Purpose: Load spectra from vendor instruments (OPUS, WiRE, ENVI) and harmonize data across instruments.

Audience: Lab scientists with instrument-specific data; data managers integrating multi-instrument datasets.

Time: 10–15 minutes to set up loader; ongoing monitoring for harmonization.

Prerequisites: Understand data format expectations; familiarity with CSV or HDF5 basics.


Supported Formats (Current)

FoodSpec supports several input formats.
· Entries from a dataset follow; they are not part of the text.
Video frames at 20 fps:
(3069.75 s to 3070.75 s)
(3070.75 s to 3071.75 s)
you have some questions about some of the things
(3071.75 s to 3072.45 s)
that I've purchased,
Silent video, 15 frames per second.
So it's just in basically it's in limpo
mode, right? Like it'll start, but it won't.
Choose based on your data:

Format Use When Example
CSV (wide) Quick start, small datasets load_csv("data.csv", wavenumber_col="wn")
HDF5 Multi-instrument projects, HSI load_hdf5("data.h5", dataset_path="/spectra")
OPUS (ASCII) Bruker FTIR instruments load_opus("data_export.txt")
WiRE (ASCII) Renishaw Raman systems load_wire("export.txt")
ENVI Hyperspectral imaging load_envi("cube.img", "cube.hdr")
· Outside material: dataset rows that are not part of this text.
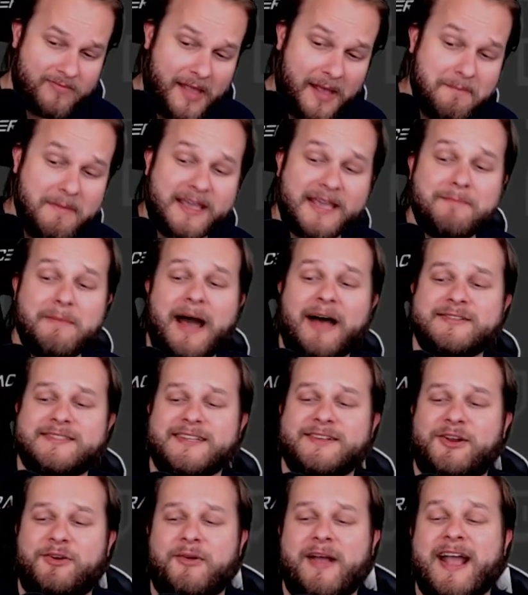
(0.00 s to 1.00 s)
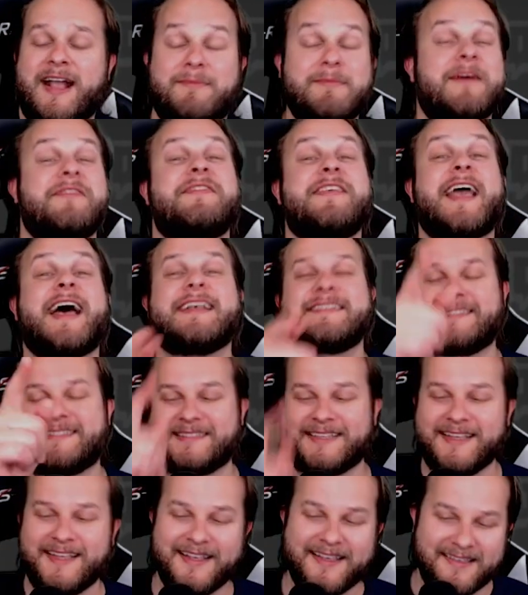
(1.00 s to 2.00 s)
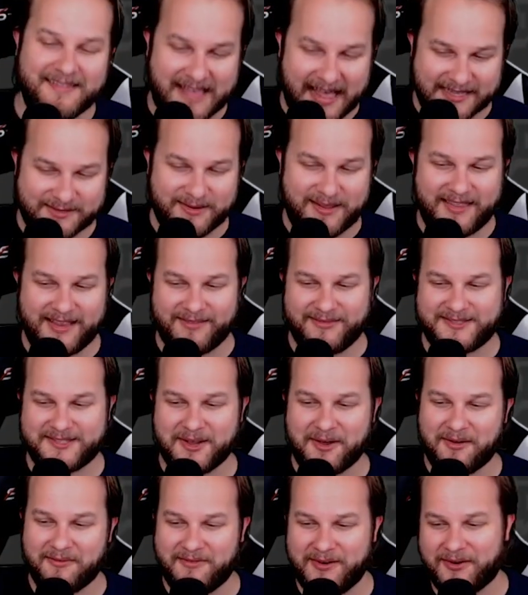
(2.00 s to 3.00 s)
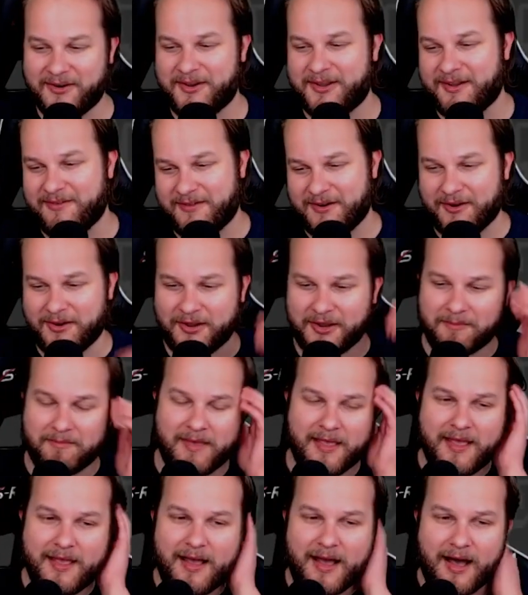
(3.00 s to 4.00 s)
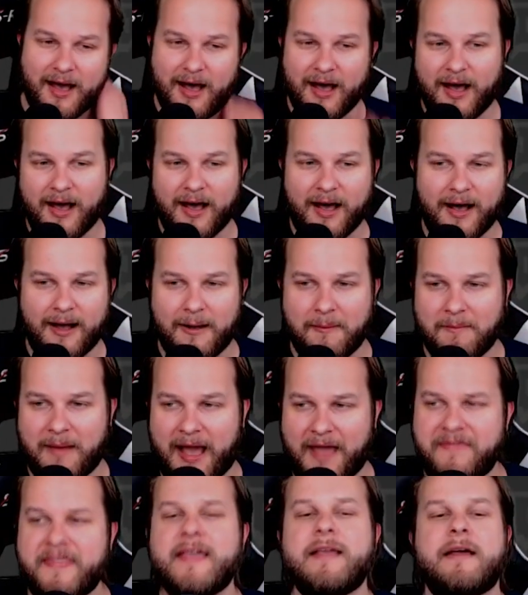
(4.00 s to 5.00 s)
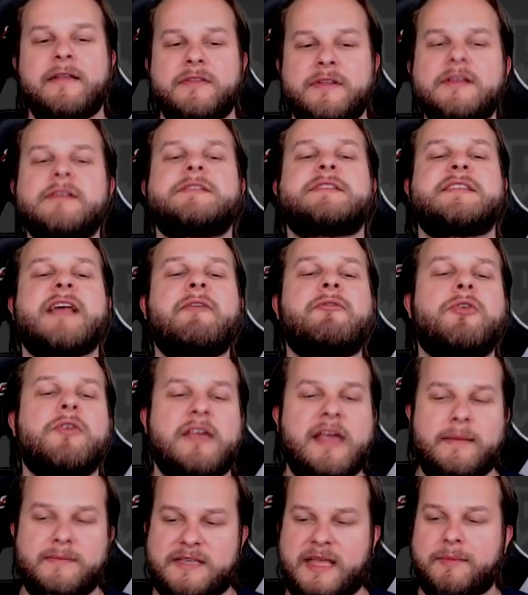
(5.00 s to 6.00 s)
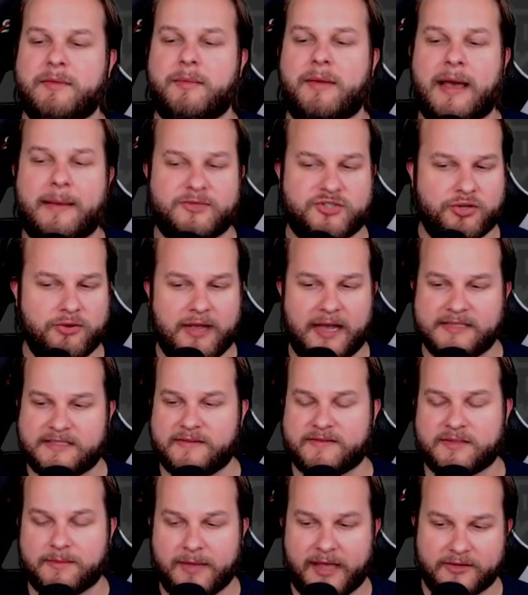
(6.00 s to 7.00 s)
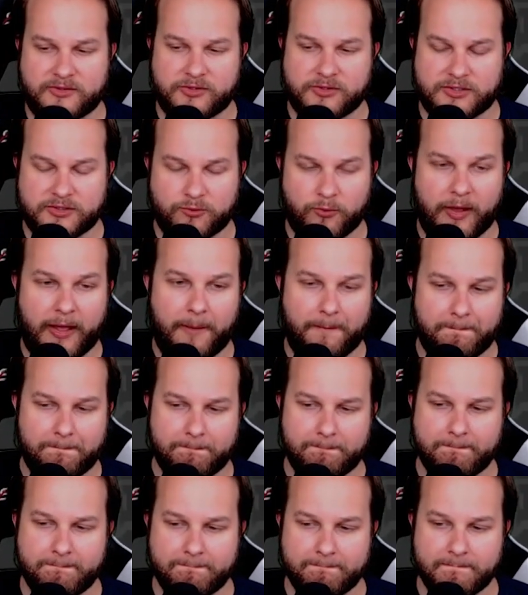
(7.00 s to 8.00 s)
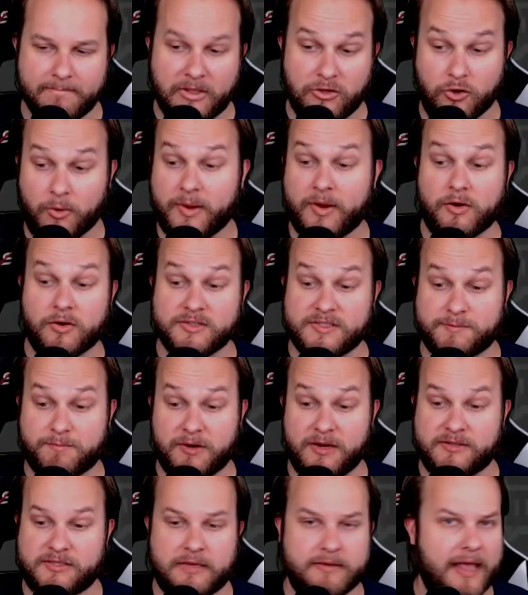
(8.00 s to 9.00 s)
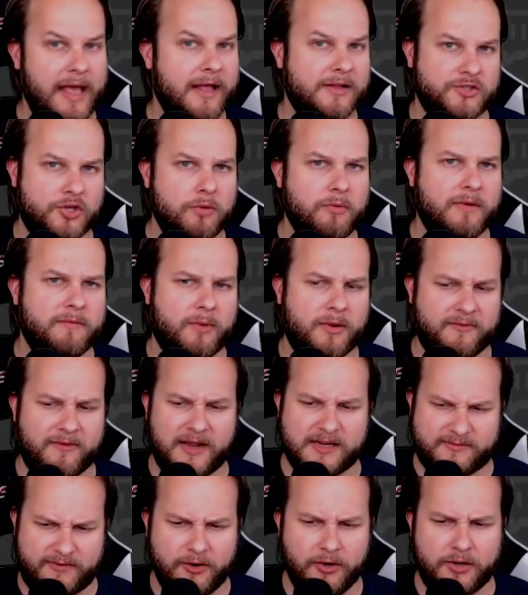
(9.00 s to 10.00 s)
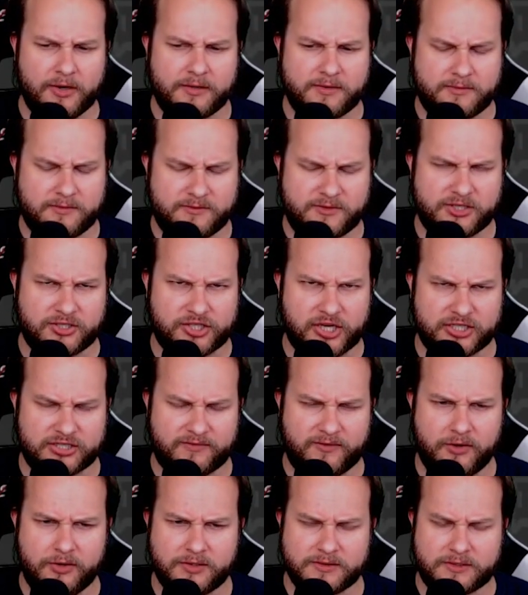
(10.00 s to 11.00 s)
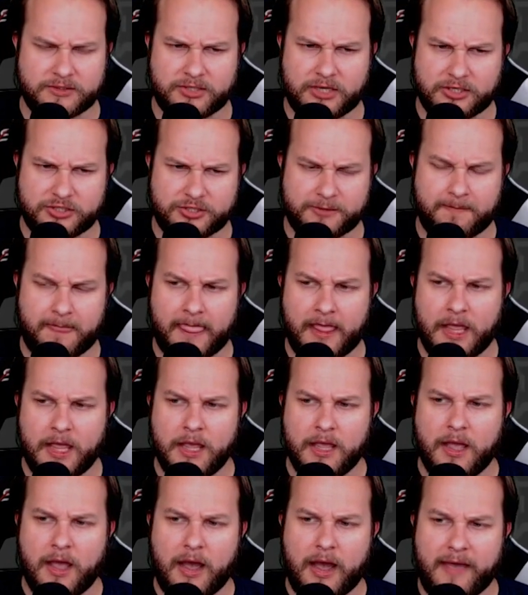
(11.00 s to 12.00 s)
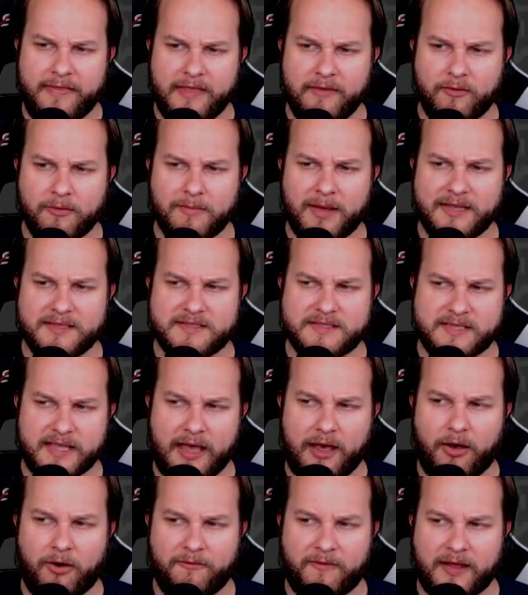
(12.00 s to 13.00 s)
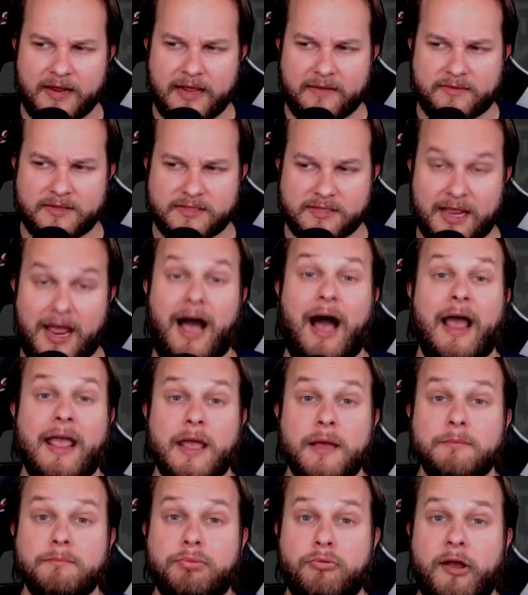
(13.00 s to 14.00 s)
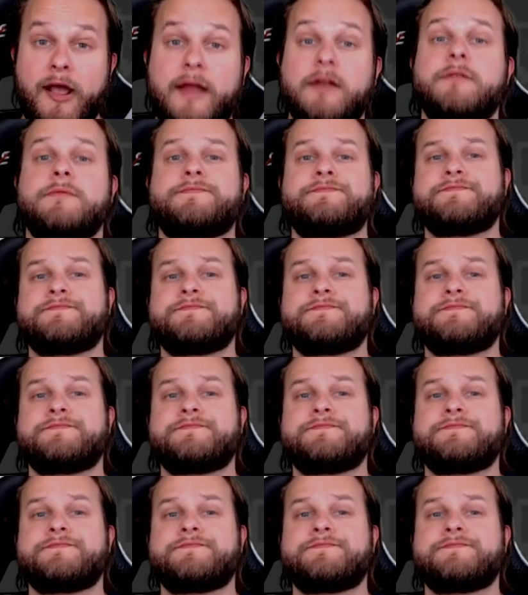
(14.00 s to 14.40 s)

Mickey Mouse on crack meth. Yes. That's what I think of Toad. Very good. Very good. I think several games came to mind. I'm sure you guys have some answers as well. No Heroes is pretty... Yeah, it's a good one, WinFox. Very good suggestion. Very good suggestion. I think for myself, I'd have to say I Am Bread.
Example: Load OPUS file and harmonize

from foodspec.io import load_opus
from foodspec.preprocess import calibrate_wavenumbers
import numpy as np

# Load and export as CSV
ds_opus = load_opus("sample.txt")
print(f"Loaded {len(ds_opus)} spectra from OPUS")

# If wavenumber drift detected, harmonize
ds_harmonized = calibrate_wavenumbers(
    ds_opus,
    reference_wavenumbers=np.arange(400, 3200, 1),
    method="piecewise_direct_standardization"
)

# Save as HDF5 for reproducibility
ds_harmonized.to_hdf5("harmonized_data.h5")

Limitations

  • Binary vendor formats are not fully parsed; export to ASCII/CSV/HDF5 for best results.
  • If a file looks like a vendor format but fails to parse, error messages will suggest exporting paths.

Harmonization

  • Use calibration curves per instrument to correct wavenumber drift; store in instrument metadata.
  • Normalize intensities using laser power metadata when available.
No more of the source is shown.